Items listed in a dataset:
+++

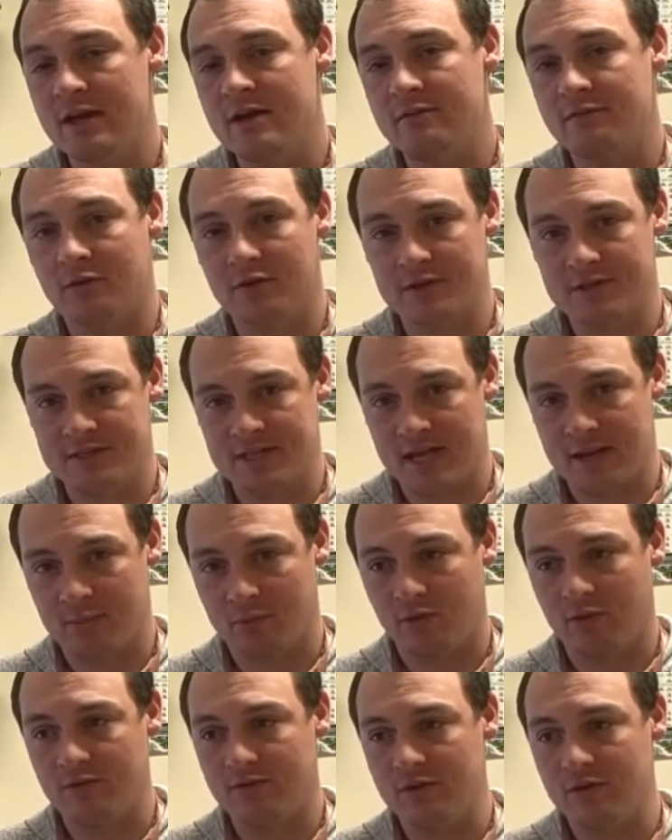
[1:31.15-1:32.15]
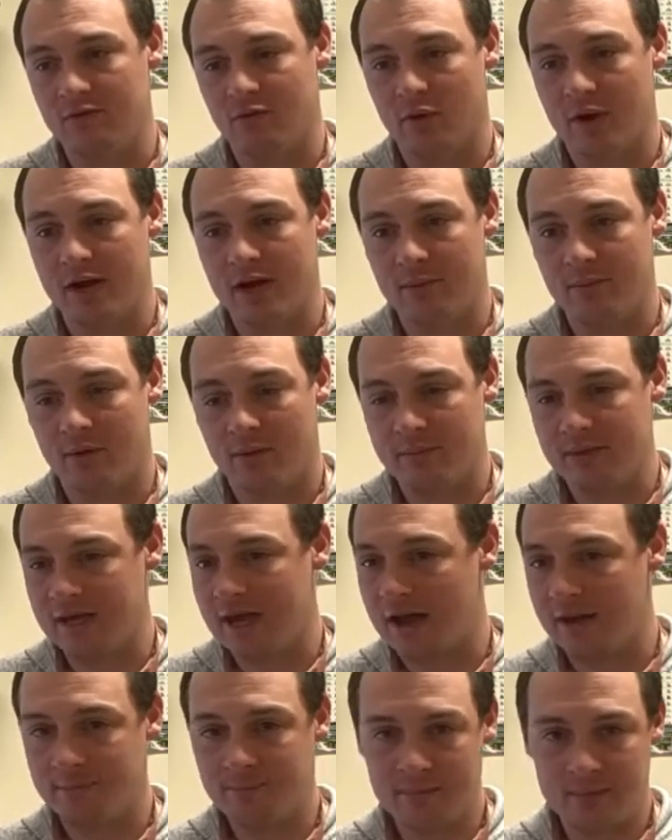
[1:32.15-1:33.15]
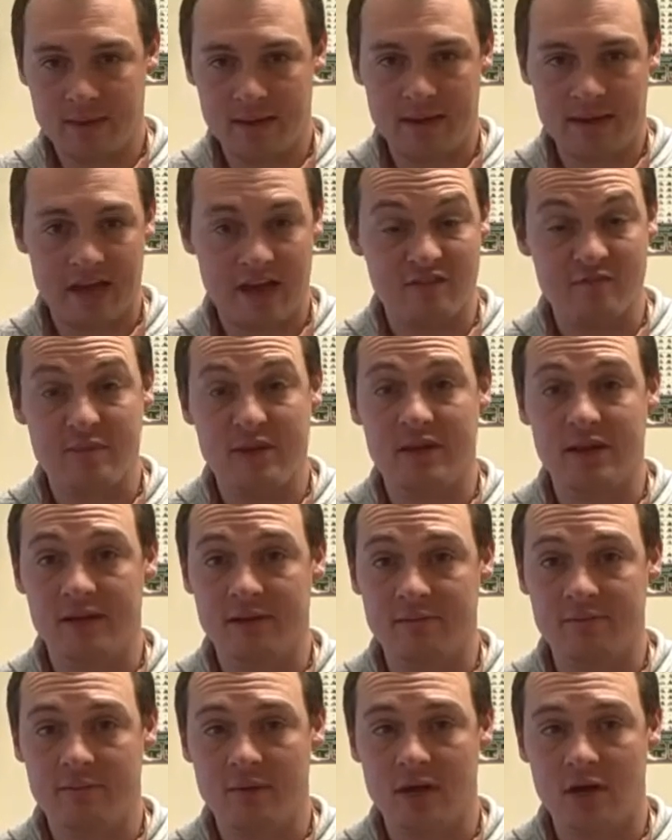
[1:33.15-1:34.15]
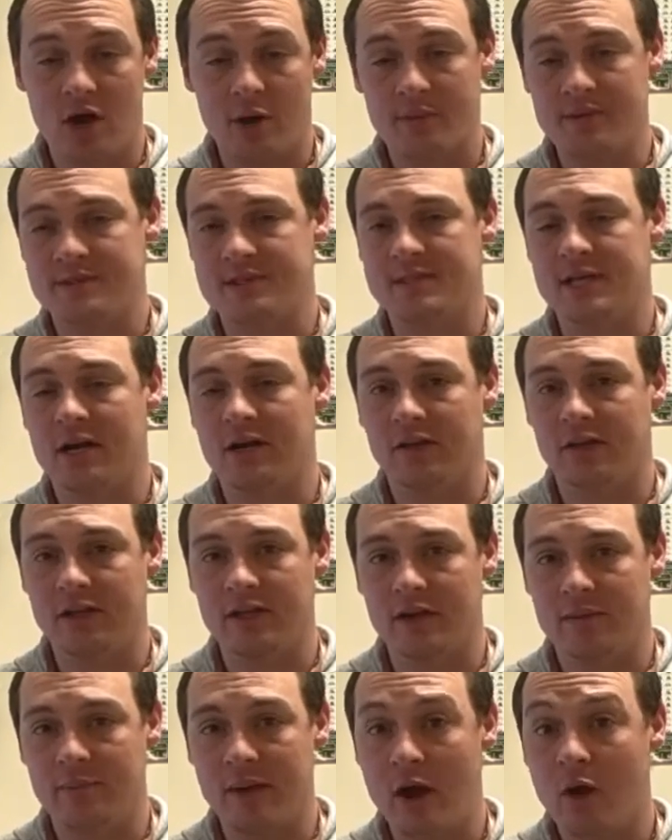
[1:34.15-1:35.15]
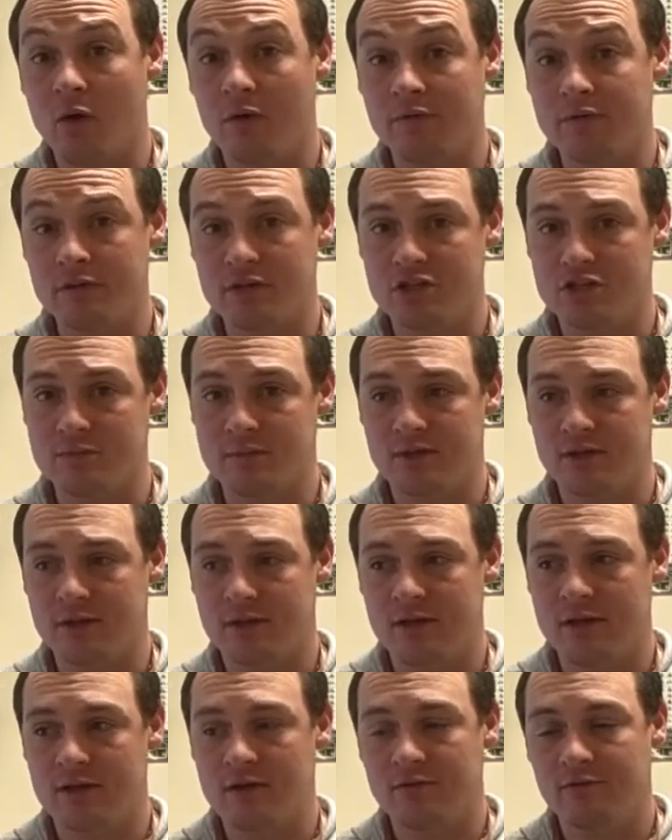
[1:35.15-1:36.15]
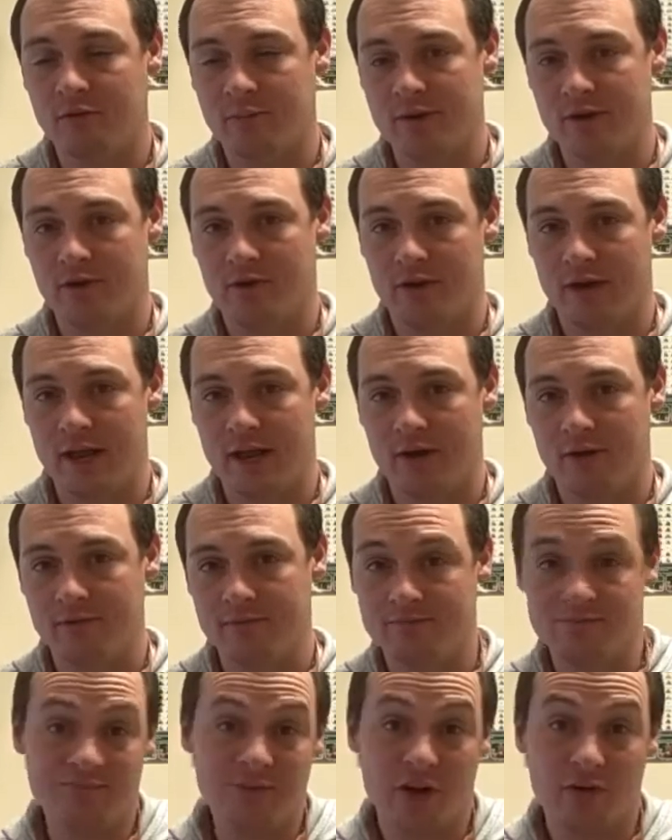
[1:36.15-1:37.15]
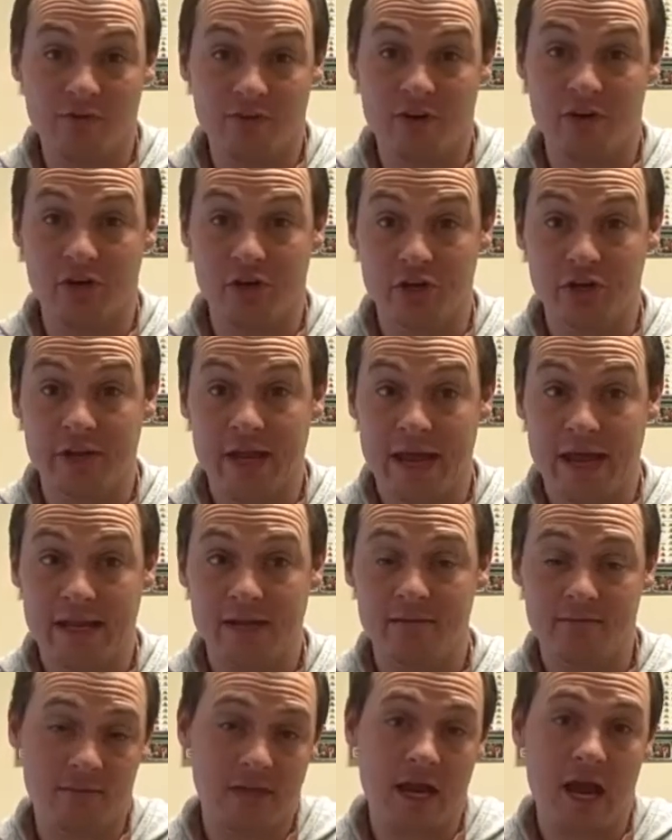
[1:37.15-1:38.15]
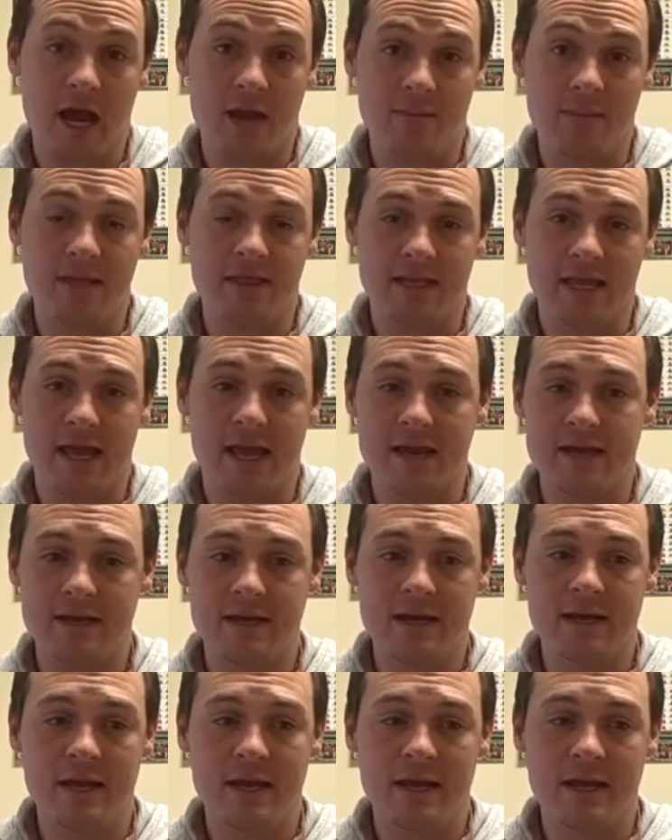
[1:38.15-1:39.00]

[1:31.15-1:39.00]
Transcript: For example, if you've read up on me, I have been almost entirely a power fisherman from here on out. Not very good at it, and I admit that.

+++

### [What the task requires]
Output nothing but the records, word for word, and none of their pictures.

### [Reply]
[1:31.15-1:32.15]
[1:32.15-1:33.15]
[1:33.15-1:34.15]
[1:34.15-1:35.15]
[1:35.15-1:36.15]
[1:36.15-1:37.15]
[1:37.15-1:38.15]
[1:38.15-1:39.00]

[1:31.15-1:39.00]
Transcript: For example, if you've read up on me, I have been almost entirely a power fisherman from here on out. Not very good at it, and I admit that.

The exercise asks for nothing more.